Is there a purpose for twisting the wire? I've always seen the main bus lines laid in parallel, or even separated to either side of a supporting frame.


----------



## BrokeCurmudgeon (Feb 8, 2016)

Shdwdrgn said:


> Is there a purpose for twisting the wire? I've always seen the main bus lines laid in parallel, or even separated to either side of a supporting frame.


It doesn't matter for DC. But twisting them will act as a choke and curtail spurious pulses from effecting the bus. Although it doesn't matter, I would twist just to be safe. Just my opinion though.:laugh:


----------



## gregc (Apr 25, 2015)

Shdwdrgn said:


> Is there a purpose for twisting the wire?


currents are induced in loops (read separated) of wires by extraneous magnetic fields (emf). Minimizing the area of the loop obviously reduces interference. Twisting not only reduces the area of the loop but flips it over creating many loops with alternating orientation. 

Extraneous EMF in one loop with the red wire on the left cancels that in another loop with the red wire on the right. 

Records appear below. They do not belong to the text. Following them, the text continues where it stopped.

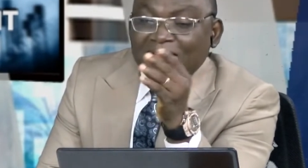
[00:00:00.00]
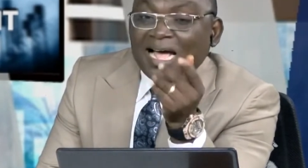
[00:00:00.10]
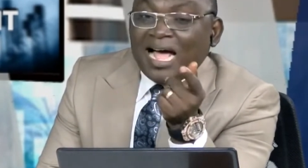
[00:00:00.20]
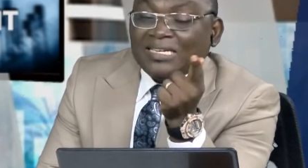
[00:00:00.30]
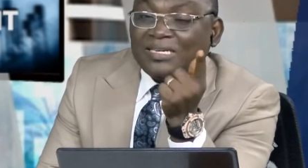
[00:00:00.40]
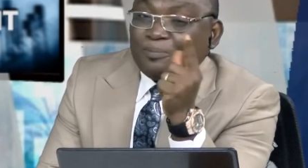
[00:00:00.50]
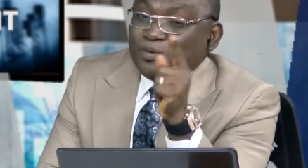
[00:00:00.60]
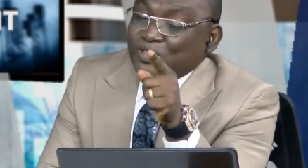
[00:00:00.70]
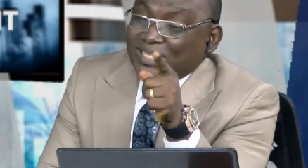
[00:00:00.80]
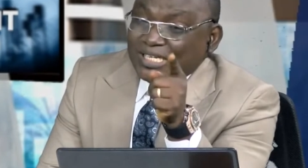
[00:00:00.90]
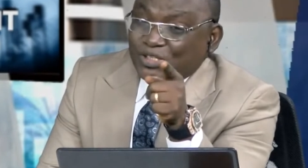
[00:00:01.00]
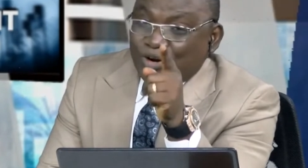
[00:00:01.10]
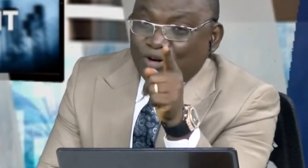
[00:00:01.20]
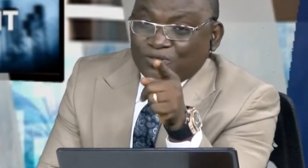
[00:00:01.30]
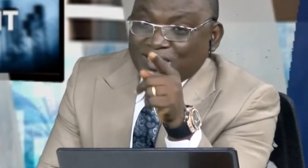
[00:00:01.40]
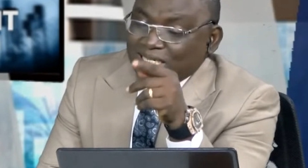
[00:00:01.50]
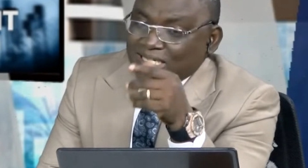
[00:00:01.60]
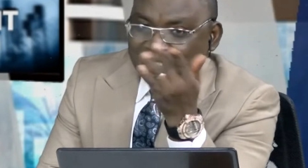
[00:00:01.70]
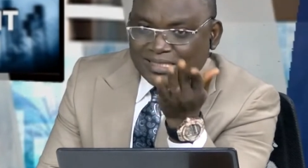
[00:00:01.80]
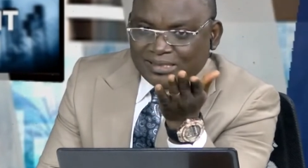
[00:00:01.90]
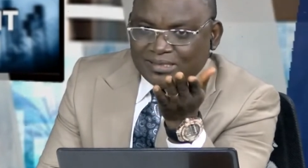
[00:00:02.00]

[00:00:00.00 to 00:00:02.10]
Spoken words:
and the process of delisting,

The phone company figured this out many years ago to minimize interference in phone lines 2 miles between a central office and house.

telephone wire is typically 4 wire with 2 twisted pairs. Ethernet cable is 4 twisted pairs.


----------



## Shdwdrgn (Dec 23, 2014)

Cool, thanks. Sounds like it would be a good idea for DCC then.


----------



## BrokeCurmudgeon (Feb 8, 2016)

Shdwdrgn said:


> Cool, thanks. Sounds like it would be a good idea for DCC then.


Not really a good idea because the twists effect the transfer of the DCC signals. That is why telephone style wire is replaced by Cat 5 and/or Cat 6. The wire should be optimized for DCC Sorry if this is confusing. I am old and beginning to lose my mind.:laugh: Maybe someone else can better explain it.


----------



## highvoltage (Apr 6, 2014)

BrokeCurmudgeon said:


> Not really a good idea because the twists effect the transfer of the DCC signals. That is why telephone style wire is replaced by Cat 5 and/or Cat 6. The wire should be optimized for DCC Sorry if this is confusing. I am old and beginning to lose my mind.:laugh: Maybe someone else can better explain it.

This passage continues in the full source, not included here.